• **REQUIREMENT**
Each record below must come back exactly as written; its pictures must not.

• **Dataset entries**
= = = =
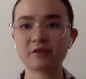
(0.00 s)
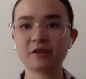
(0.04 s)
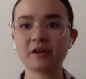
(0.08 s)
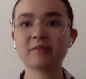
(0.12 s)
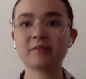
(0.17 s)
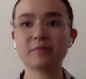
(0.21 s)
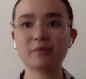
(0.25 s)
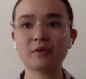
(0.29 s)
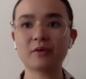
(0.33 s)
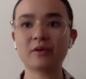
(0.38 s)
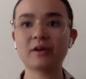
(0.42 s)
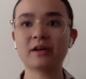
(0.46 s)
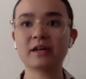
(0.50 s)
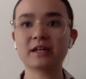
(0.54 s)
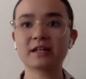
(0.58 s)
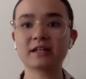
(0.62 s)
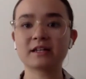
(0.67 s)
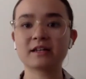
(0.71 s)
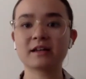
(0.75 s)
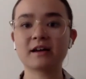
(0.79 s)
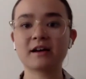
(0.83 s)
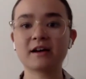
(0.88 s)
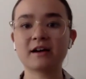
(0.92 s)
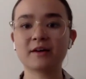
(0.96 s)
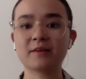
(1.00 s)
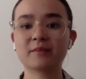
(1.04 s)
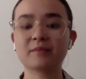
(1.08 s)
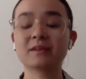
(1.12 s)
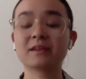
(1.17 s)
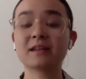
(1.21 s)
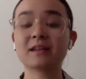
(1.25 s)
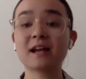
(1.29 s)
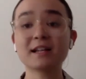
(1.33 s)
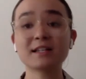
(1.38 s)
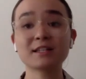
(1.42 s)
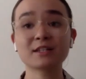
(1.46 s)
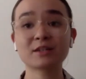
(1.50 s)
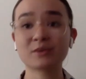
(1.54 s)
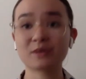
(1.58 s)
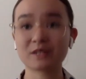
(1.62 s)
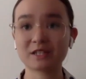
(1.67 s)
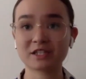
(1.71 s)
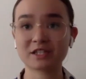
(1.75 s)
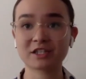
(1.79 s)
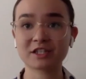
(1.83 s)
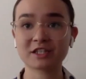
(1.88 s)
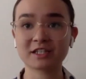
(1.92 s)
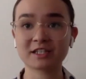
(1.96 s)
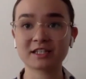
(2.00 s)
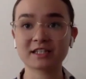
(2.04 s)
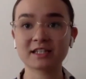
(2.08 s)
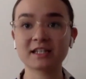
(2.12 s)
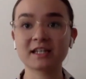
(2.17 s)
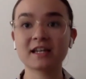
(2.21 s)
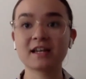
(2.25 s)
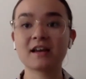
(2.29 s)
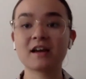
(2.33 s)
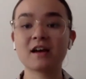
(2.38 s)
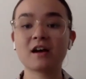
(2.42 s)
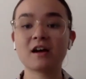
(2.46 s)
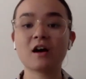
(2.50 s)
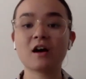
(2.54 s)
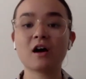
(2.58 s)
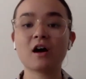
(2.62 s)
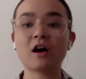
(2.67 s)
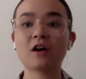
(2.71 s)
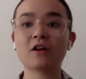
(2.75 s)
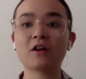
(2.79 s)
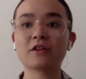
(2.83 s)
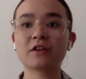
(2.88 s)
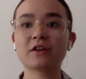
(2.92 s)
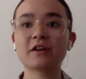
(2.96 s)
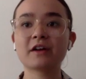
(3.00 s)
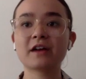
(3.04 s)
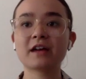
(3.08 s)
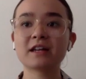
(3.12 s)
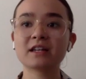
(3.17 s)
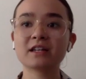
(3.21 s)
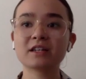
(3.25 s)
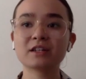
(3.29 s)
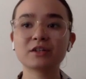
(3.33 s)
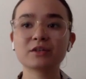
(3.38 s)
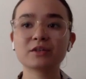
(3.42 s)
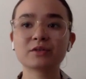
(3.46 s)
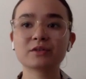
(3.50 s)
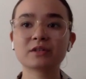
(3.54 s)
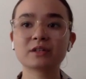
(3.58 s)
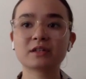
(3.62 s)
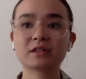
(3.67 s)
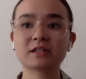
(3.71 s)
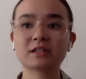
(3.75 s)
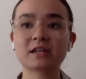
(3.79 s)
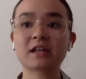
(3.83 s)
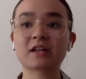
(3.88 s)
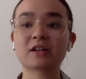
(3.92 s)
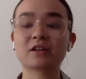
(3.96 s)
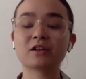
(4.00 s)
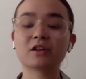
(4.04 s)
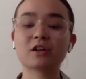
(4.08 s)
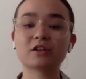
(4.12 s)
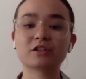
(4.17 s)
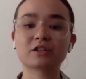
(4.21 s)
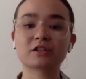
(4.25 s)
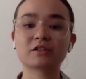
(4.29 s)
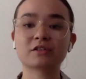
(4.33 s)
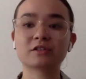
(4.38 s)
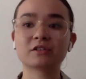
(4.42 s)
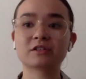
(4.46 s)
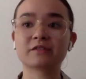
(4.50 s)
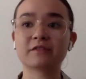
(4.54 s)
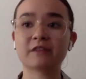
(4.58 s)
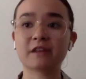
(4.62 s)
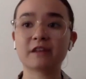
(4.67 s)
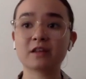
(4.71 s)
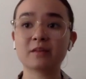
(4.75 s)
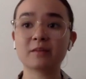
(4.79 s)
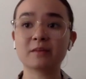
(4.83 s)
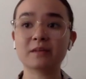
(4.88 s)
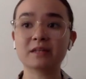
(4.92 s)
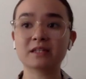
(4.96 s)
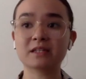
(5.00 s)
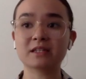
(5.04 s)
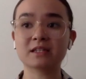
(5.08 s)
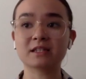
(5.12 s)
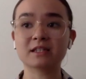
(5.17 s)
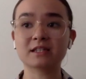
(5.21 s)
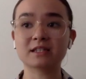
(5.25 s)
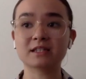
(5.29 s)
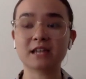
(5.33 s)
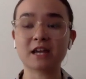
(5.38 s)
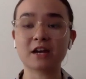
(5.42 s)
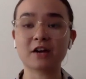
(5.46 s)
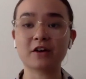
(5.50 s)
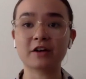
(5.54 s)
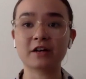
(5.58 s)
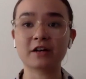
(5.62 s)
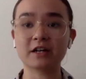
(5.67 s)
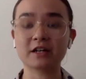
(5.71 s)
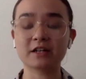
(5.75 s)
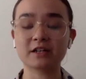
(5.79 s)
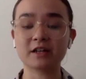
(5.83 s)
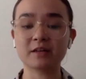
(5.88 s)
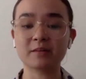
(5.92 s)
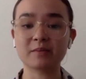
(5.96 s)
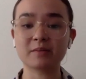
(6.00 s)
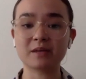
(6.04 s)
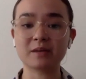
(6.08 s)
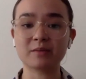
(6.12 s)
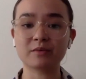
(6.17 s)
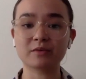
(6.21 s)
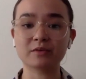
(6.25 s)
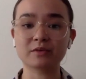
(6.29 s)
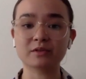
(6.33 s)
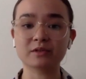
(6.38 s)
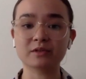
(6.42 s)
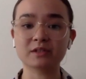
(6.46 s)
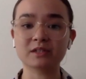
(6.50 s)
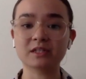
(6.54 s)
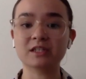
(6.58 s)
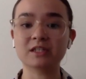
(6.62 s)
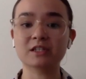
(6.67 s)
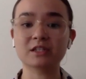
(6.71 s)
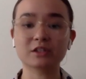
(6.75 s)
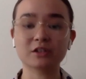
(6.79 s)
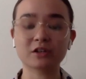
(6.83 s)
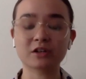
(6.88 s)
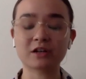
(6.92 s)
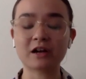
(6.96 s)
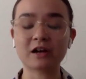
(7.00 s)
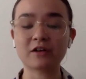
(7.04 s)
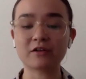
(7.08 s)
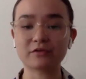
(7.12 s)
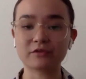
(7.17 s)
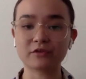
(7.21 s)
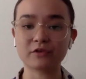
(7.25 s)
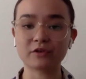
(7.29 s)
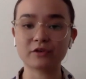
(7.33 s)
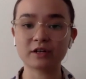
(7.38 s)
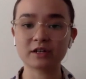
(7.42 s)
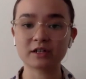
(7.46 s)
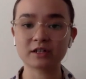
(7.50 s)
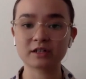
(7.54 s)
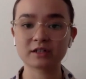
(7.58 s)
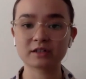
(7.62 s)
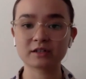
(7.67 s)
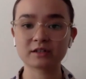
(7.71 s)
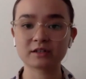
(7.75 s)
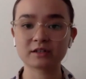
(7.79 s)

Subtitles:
great point. Last question. Are there any new technological developments in this area that people need to look out for?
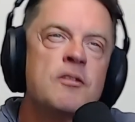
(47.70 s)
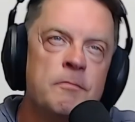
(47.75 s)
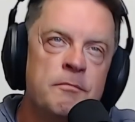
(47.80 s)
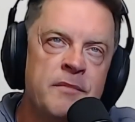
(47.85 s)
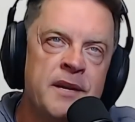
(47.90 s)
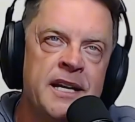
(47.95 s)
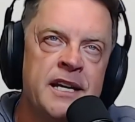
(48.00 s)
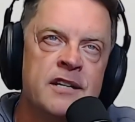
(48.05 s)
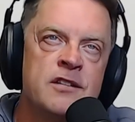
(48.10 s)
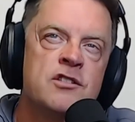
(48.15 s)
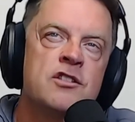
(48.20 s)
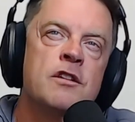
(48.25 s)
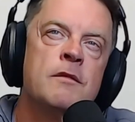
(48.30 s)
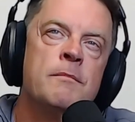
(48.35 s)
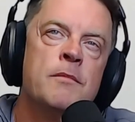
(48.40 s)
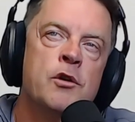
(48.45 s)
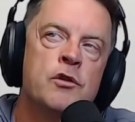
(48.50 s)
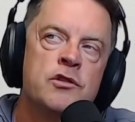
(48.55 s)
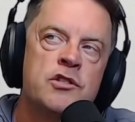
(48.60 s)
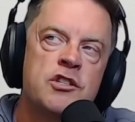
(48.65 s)
to me is
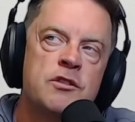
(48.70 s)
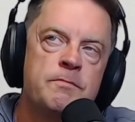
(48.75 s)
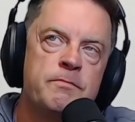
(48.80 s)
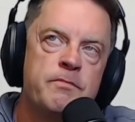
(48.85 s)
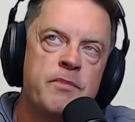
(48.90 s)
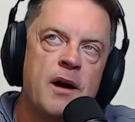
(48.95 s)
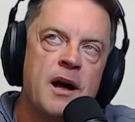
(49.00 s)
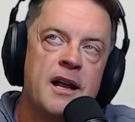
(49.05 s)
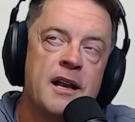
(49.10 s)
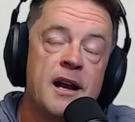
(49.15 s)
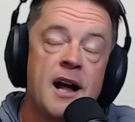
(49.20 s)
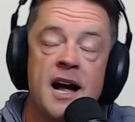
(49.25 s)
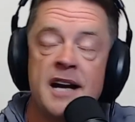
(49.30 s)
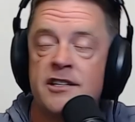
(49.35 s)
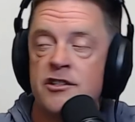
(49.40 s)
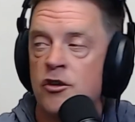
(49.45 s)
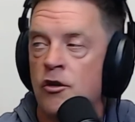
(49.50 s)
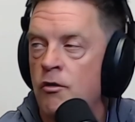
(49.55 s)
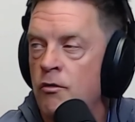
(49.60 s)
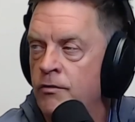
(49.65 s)
the most,
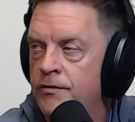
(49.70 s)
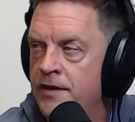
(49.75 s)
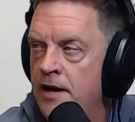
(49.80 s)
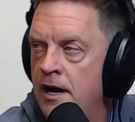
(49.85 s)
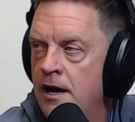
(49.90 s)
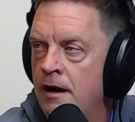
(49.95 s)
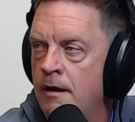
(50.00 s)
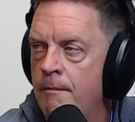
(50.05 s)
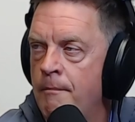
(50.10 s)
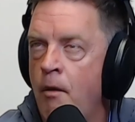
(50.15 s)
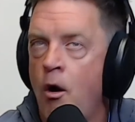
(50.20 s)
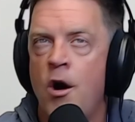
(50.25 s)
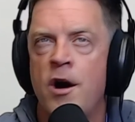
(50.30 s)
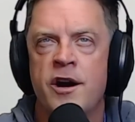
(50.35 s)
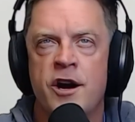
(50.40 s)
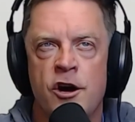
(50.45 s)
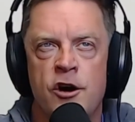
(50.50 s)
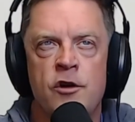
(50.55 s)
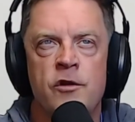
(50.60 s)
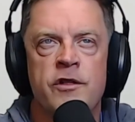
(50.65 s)
I told
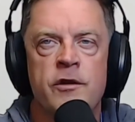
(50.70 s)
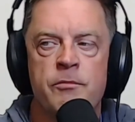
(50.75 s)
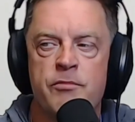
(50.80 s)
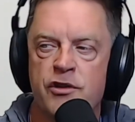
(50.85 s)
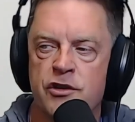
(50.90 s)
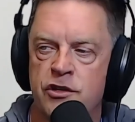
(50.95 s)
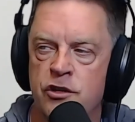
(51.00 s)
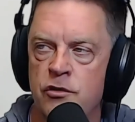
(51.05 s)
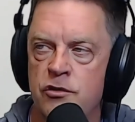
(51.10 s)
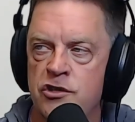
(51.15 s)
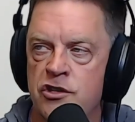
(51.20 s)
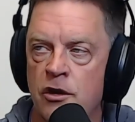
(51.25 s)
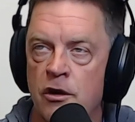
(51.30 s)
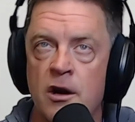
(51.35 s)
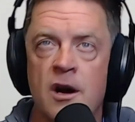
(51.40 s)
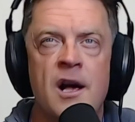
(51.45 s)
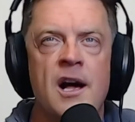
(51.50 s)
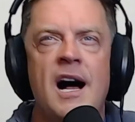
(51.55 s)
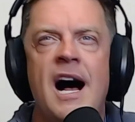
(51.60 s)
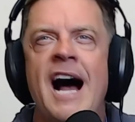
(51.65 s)
Margo, the
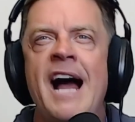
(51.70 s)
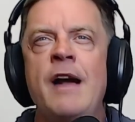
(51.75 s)
producer,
= = = =
• **TASK RESPONSE**
(0.00 s)
(0.04 s)
(0.08 s)
(0.12 s)
(0.17 s)
(0.21 s)
(0.25 s)
(0.29 s)
(0.33 s)
(0.38 s)
(0.42 s)
(0.46 s)
(0.50 s)
(0.54 s)
(0.58 s)
(0.62 s)
(0.67 s)
(0.71 s)
(0.75 s)
(0.79 s)
(0.83 s)
(0.88 s)
(0.92 s)
(0.96 s)
(1.00 s)
(1.04 s)
(1.08 s)
(1.12 s)
(1.17 s)
(1.21 s)
(1.25 s)
(1.29 s)
(1.33 s)
(1.38 s)
(1.42 s)
(1.46 s)
(1.50 s)
(1.54 s)
(1.58 s)
(1.62 s)
(1.67 s)
(1.71 s)
(1.75 s)
(1.79 s)
(1.83 s)
(1.88 s)
(1.92 s)
(1.96 s)
(2.00 s)
(2.04 s)
(2.08 s)
(2.12 s)
(2.17 s)
(2.21 s)
(2.25 s)
(2.29 s)
(2.33 s)
(2.38 s)
(2.42 s)
(2.46 s)
(2.50 s)
(2.54 s)
(2.58 s)
(2.62 s)
(2.67 s)
(2.71 s)
(2.75 s)
(2.79 s)
(2.83 s)
(2.88 s)
(2.92 s)
(2.96 s)
(3.00 s)
(3.04 s)
(3.08 s)
(3.12 s)
(3.17 s)
(3.21 s)
(3.25 s)
(3.29 s)
(3.33 s)
(3.38 s)
(3.42 s)
(3.46 s)
(3.50 s)
(3.54 s)
(3.58 s)
(3.62 s)
(3.67 s)
(3.71 s)
(3.75 s)
(3.79 s)
(3.83 s)
(3.88 s)
(3.92 s)
(3.96 s)
(4.00 s)
(4.04 s)
(4.08 s)
(4.12 s)
(4.17 s)
(4.21 s)
(4.25 s)
(4.29 s)
(4.33 s)
(4.38 s)
(4.42 s)
(4.46 s)
(4.50 s)
(4.54 s)
(4.58 s)
(4.62 s)
(4.67 s)
(4.71 s)
(4.75 s)
(4.79 s)
(4.83 s)
(4.88 s)
(4.92 s)
(4.96 s)
(5.00 s)
(5.04 s)
(5.08 s)
(5.12 s)
(5.17 s)
(5.21 s)
(5.25 s)
(5.29 s)
(5.33 s)
(5.38 s)
(5.42 s)
(5.46 s)
(5.50 s)
(5.54 s)
(5.58 s)
(5.62 s)
(5.67 s)
(5.71 s)
(5.75 s)
(5.79 s)
(5.83 s)
(5.88 s)
(5.92 s)
(5.96 s)
(6.00 s)
(6.04 s)
(6.08 s)
(6.12 s)
(6.17 s)
(6.21 s)
(6.25 s)
(6.29 s)
(6.33 s)
(6.38 s)
(6.42 s)
(6.46 s)
(6.50 s)
(6.54 s)
(6.58 s)
(6.62 s)
(6.67 s)
(6.71 s)
(6.75 s)
(6.79 s)
(6.83 s)
(6.88 s)
(6.92 s)
(6.96 s)
(7.00 s)
(7.04 s)
(7.08 s)
(7.12 s)
(7.17 s)
(7.21 s)
(7.25 s)
(7.29 s)
(7.33 s)
(7.38 s)
(7.42 s)
(7.46 s)
(7.50 s)
(7.54 s)
(7.58 s)
(7.62 s)
(7.67 s)
(7.71 s)
(7.75 s)
(7.79 s)

Subtitles:
great point. Last question. Are there any new technological developments in this area that people need to look out for?
(47.70 s)
(47.75 s)
(47.80 s)
(47.85 s)
(47.90 s)
(47.95 s)
(48.00 s)
(48.05 s)
(48.10 s)
(48.15 s)
(48.20 s)
(48.25 s)
(48.30 s)
(48.35 s)
(48.40 s)
(48.45 s)
(48.50 s)
(48.55 s)
(48.60 s)
(48.65 s)
to me is
(48.70 s)
(48.75 s)
(48.80 s)
(48.85 s)
(48.90 s)
(48.95 s)
(49.00 s)
(49.05 s)
(49.10 s)
(49.15 s)
(49.20 s)
(49.25 s)
(49.30 s)
(49.35 s)
(49.40 s)
(49.45 s)
(49.50 s)
(49.55 s)
(49.60 s)
(49.65 s)
the most,
(49.70 s)
(49.75 s)
(49.80 s)
(49.85 s)
(49.90 s)
(49.95 s)
(50.00 s)
(50.05 s)
(50.10 s)
(50.15 s)
(50.20 s)
(50.25 s)
(50.30 s)
(50.35 s)
(50.40 s)
(50.45 s)
(50.50 s)
(50.55 s)
(50.60 s)
(50.65 s)
I told
(50.70 s)
(50.75 s)
(50.80 s)
(50.85 s)
(50.90 s)
(50.95 s)
(51.00 s)
(51.05 s)
(51.10 s)
(51.15 s)
(51.20 s)
(51.25 s)
(51.30 s)
(51.35 s)
(51.40 s)
(51.45 s)
(51.50 s)
(51.55 s)
(51.60 s)
(51.65 s)
Margo, the
(51.70 s)
(51.75 s)
producer,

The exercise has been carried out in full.